- EXERCISE AIM -
Make an exact copy of the records, omitting all images.

━━━━━ AVAILABLE DATA

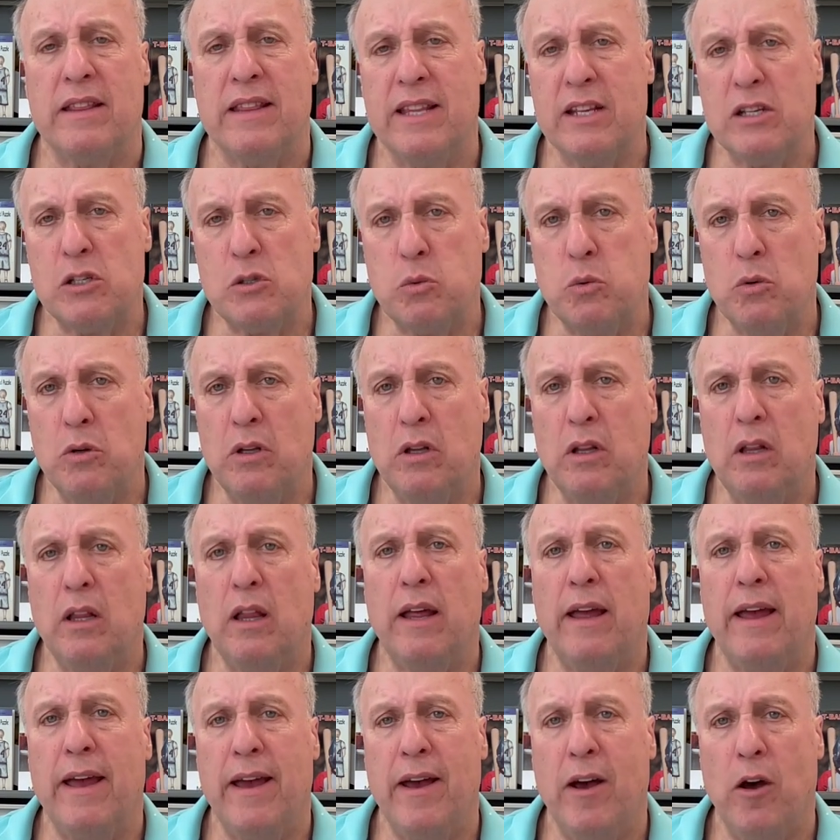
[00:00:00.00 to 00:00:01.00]
This
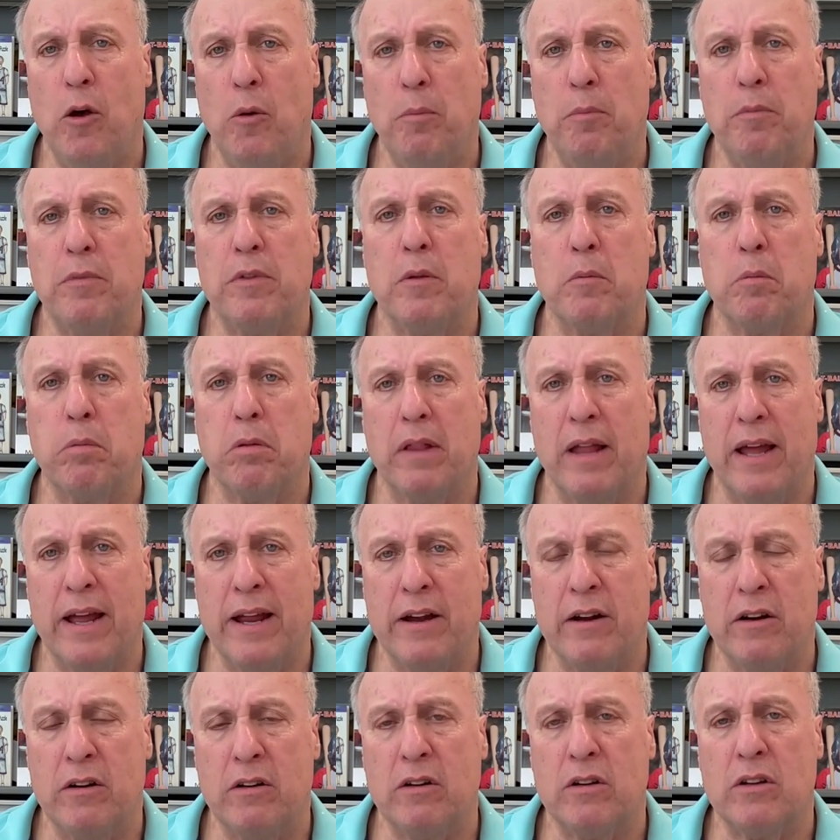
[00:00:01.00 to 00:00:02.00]
will help the
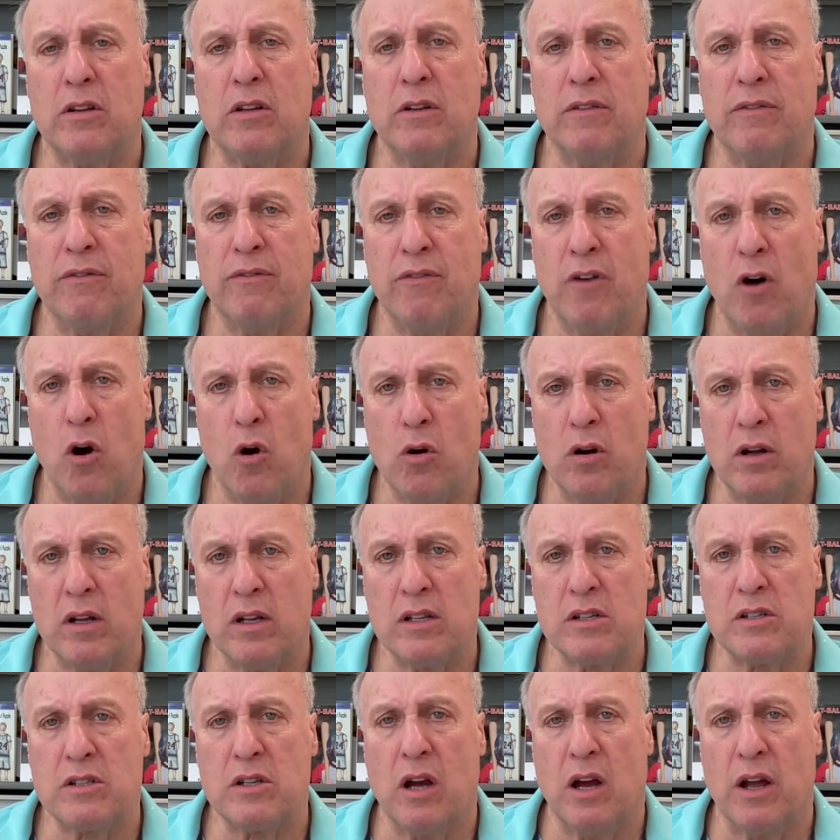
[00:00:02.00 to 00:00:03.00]
player to
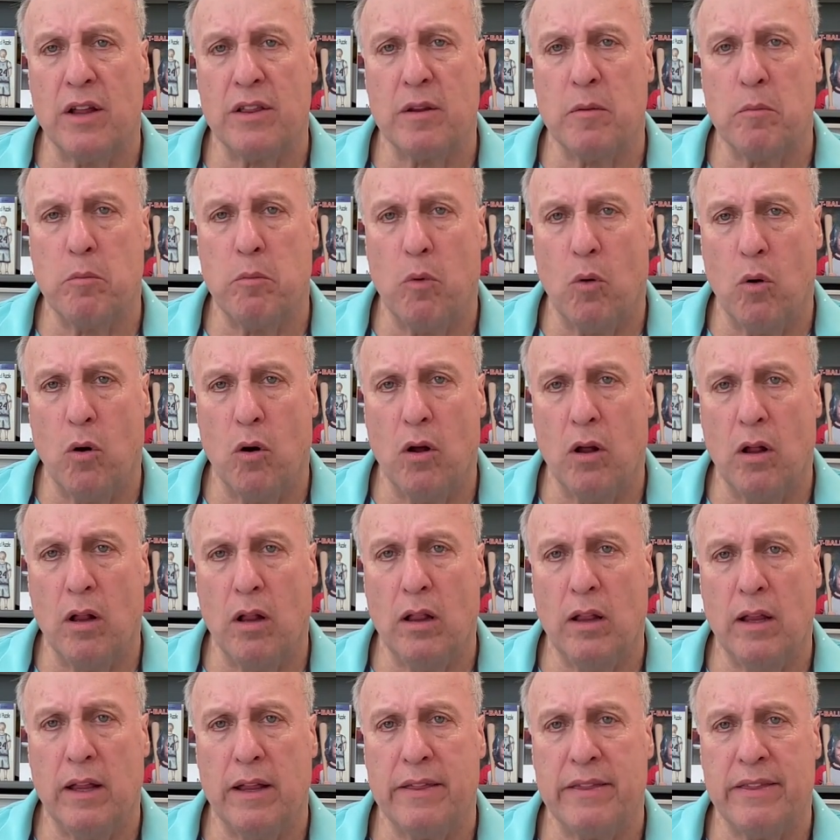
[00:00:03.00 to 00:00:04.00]
focus on the
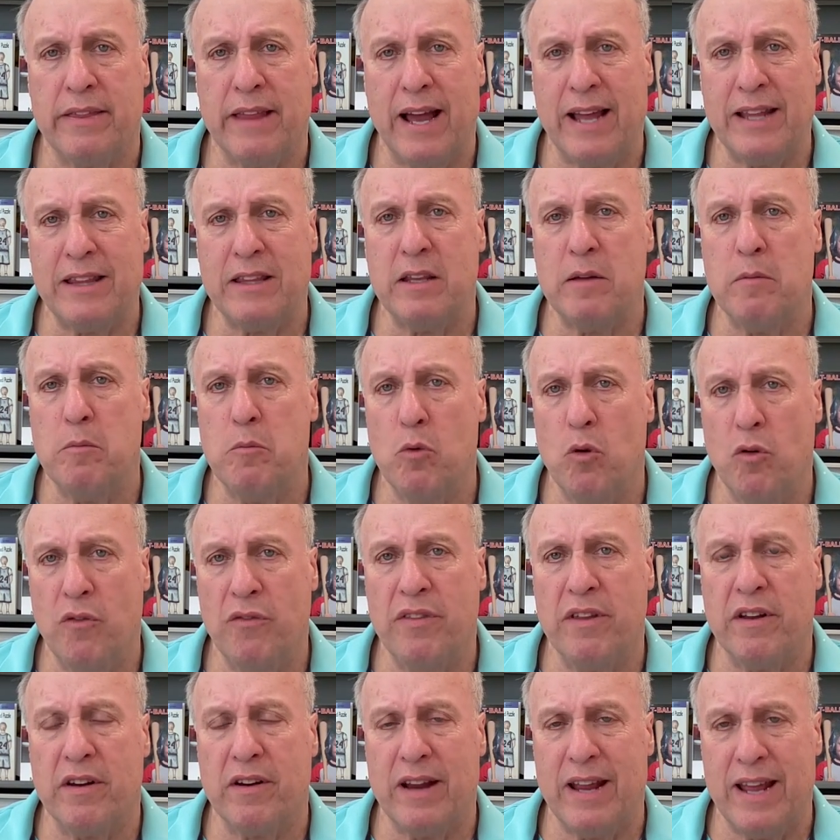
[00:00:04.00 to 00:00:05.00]
ball, not to
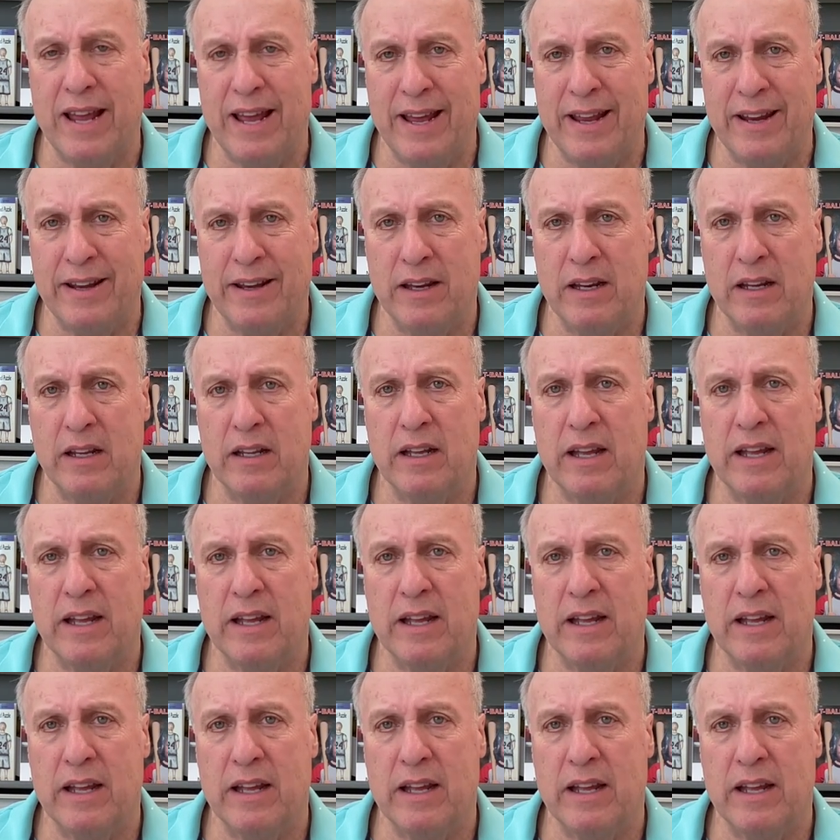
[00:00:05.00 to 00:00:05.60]
move their head,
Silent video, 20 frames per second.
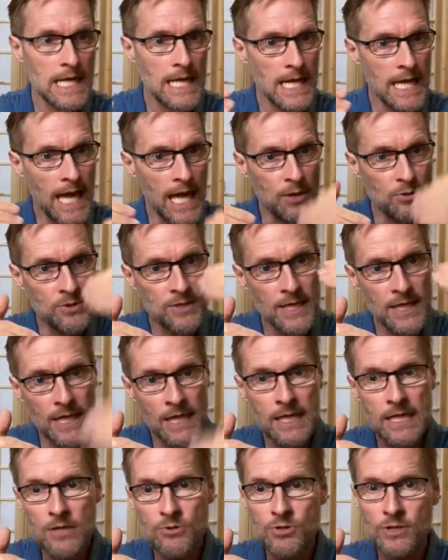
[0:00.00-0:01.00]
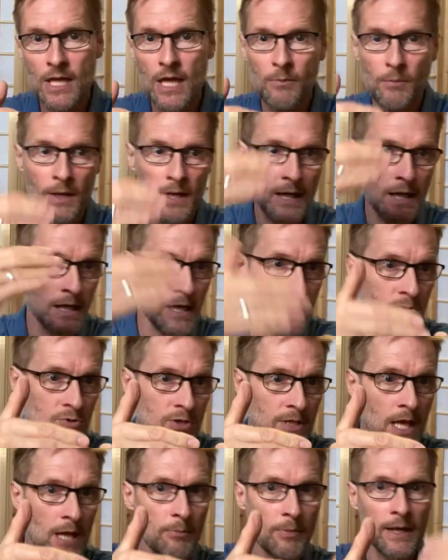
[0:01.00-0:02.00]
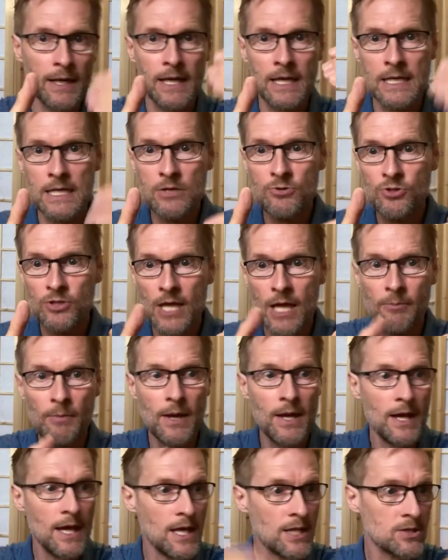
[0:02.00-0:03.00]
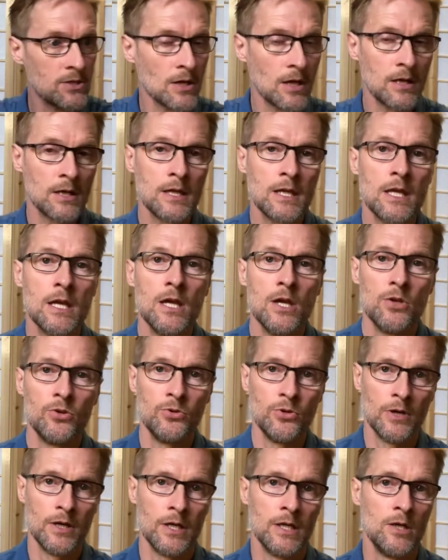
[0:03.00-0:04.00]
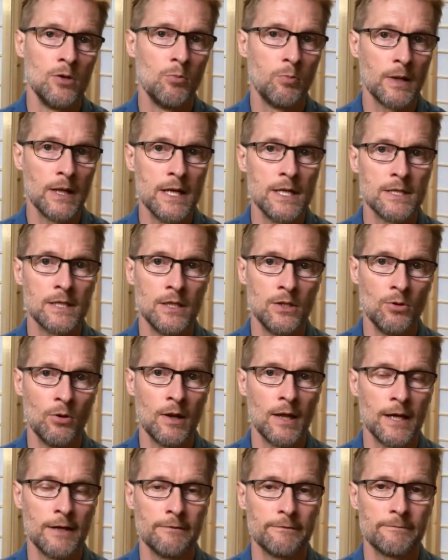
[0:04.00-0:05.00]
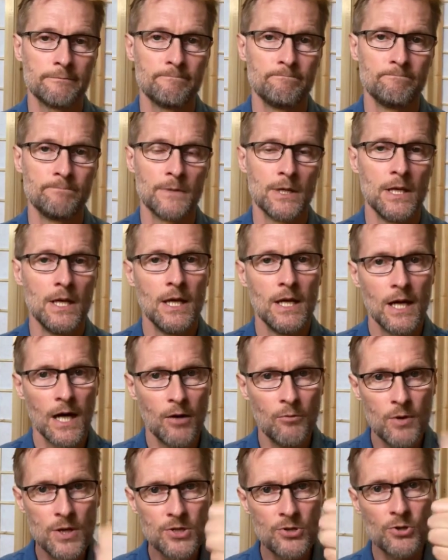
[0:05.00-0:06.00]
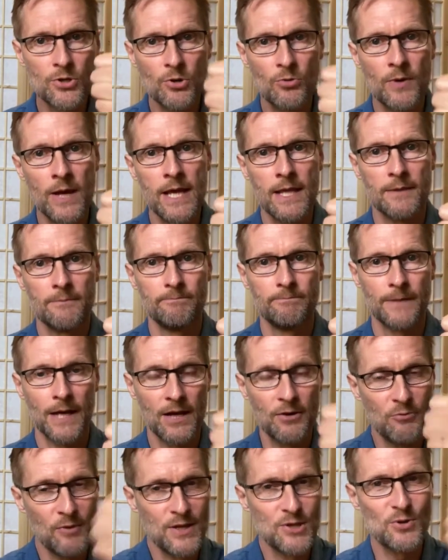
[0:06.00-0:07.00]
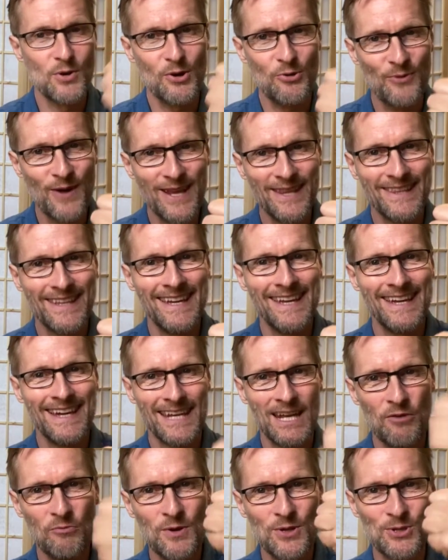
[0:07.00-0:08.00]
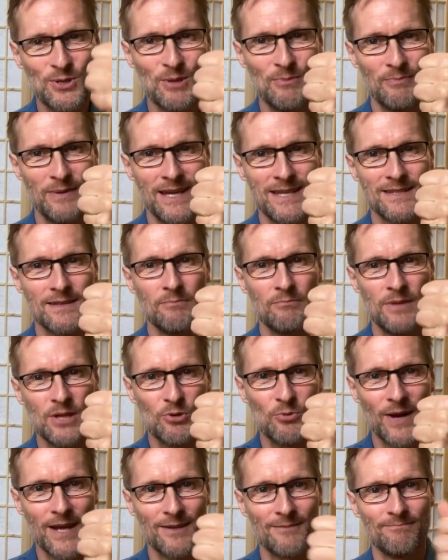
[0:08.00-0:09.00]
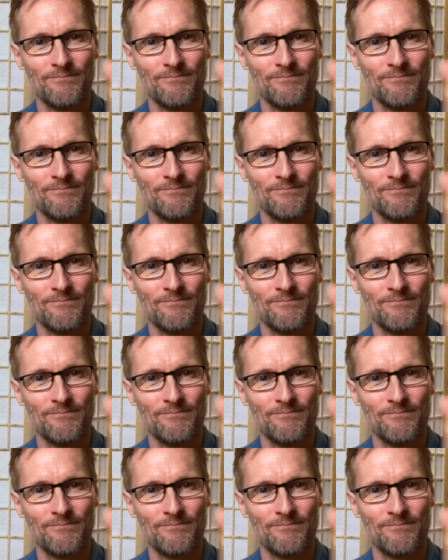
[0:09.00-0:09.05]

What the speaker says: and you take a new step, and a new step, and a new step, and suddenly you're in a new place in your life. I wish you a great day, and I wish you the best. Be great.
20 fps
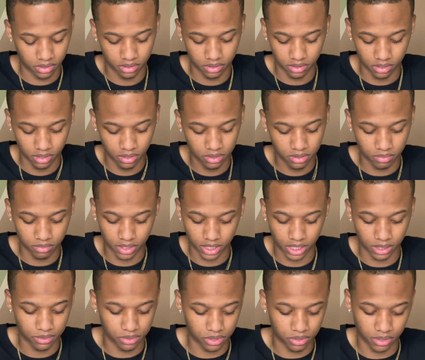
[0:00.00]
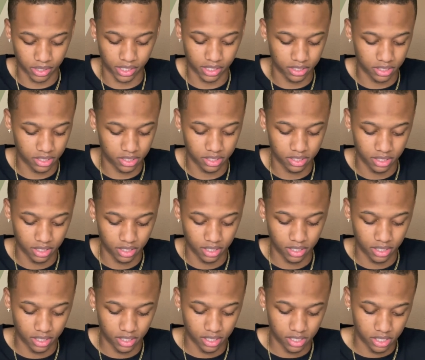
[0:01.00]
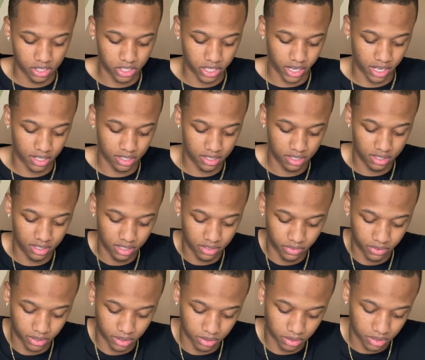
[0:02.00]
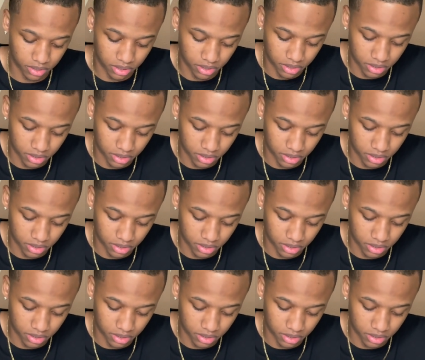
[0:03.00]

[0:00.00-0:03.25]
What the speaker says: Throw some damn strikes. Challenge these folks.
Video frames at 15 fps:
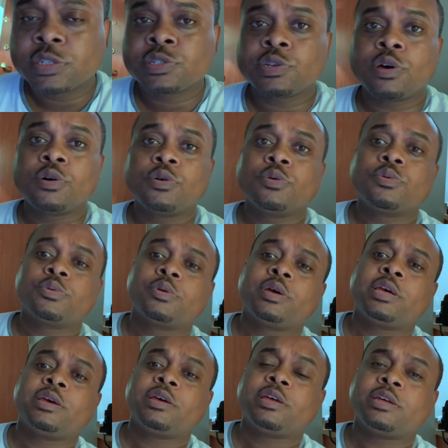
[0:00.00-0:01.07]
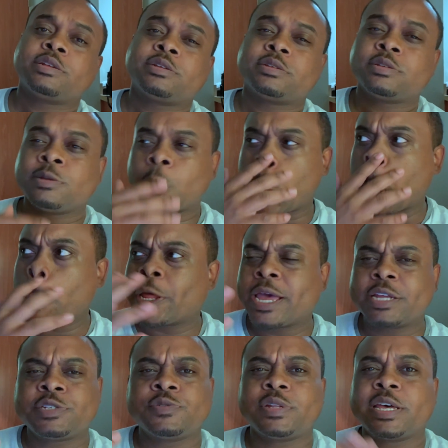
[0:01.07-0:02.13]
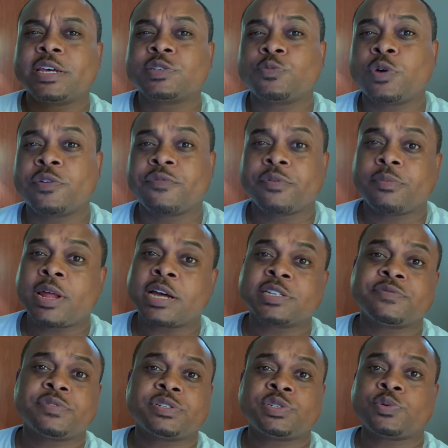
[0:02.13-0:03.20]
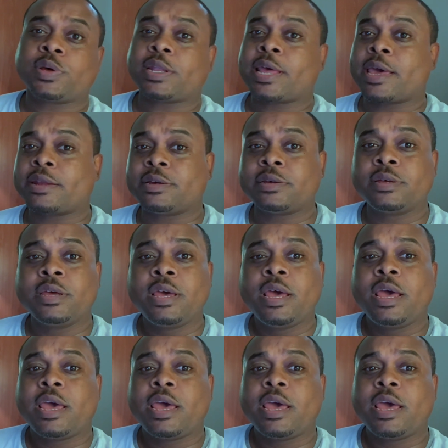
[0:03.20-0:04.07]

only had 2 legs, one from Knoxville to Atlanta,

━━━━━━━━━━

- EXERCISE OUTPUT -
[00:00:00.00 to 00:00:01.00]
This
[00:00:01.00 to 00:00:02.00]
will help the
[00:00:02.00 to 00:00:03.00]
player to
[00:00:03.00 to 00:00:04.00]
focus on the
[00:00:04.00 to 00:00:05.00]
ball, not to
[00:00:05.00 to 00:00:05.60]
move their head,
Silent video, 20 frames per second.
[0:00.00-0:01.00]
[0:01.00-0:02.00]
[0:02.00-0:03.00]
[0:03.00-0:04.00]
[0:04.00-0:05.00]
[0:05.00-0:06.00]
[0:06.00-0:07.00]
[0:07.00-0:08.00]
[0:08.00-0:09.00]
[0:09.00-0:09.05]

What the speaker says: and you take a new step, and a new step, and a new step, and suddenly you're in a new place in your life. I wish you a great day, and I wish you the best. Be great.
20 fps
[0:00.00]
[0:01.00]
[0:02.00]
[0:03.00]

[0:00.00-0:03.25]
What the speaker says: Throw some damn strikes. Challenge these folks.
Video frames at 15 fps:
[0:00.00-0:01.07]
[0:01.07-0:02.13]
[0:02.13-0:03.20]
[0:03.20-0:04.07]

only had 2 legs, one from Knoxville to Atlanta,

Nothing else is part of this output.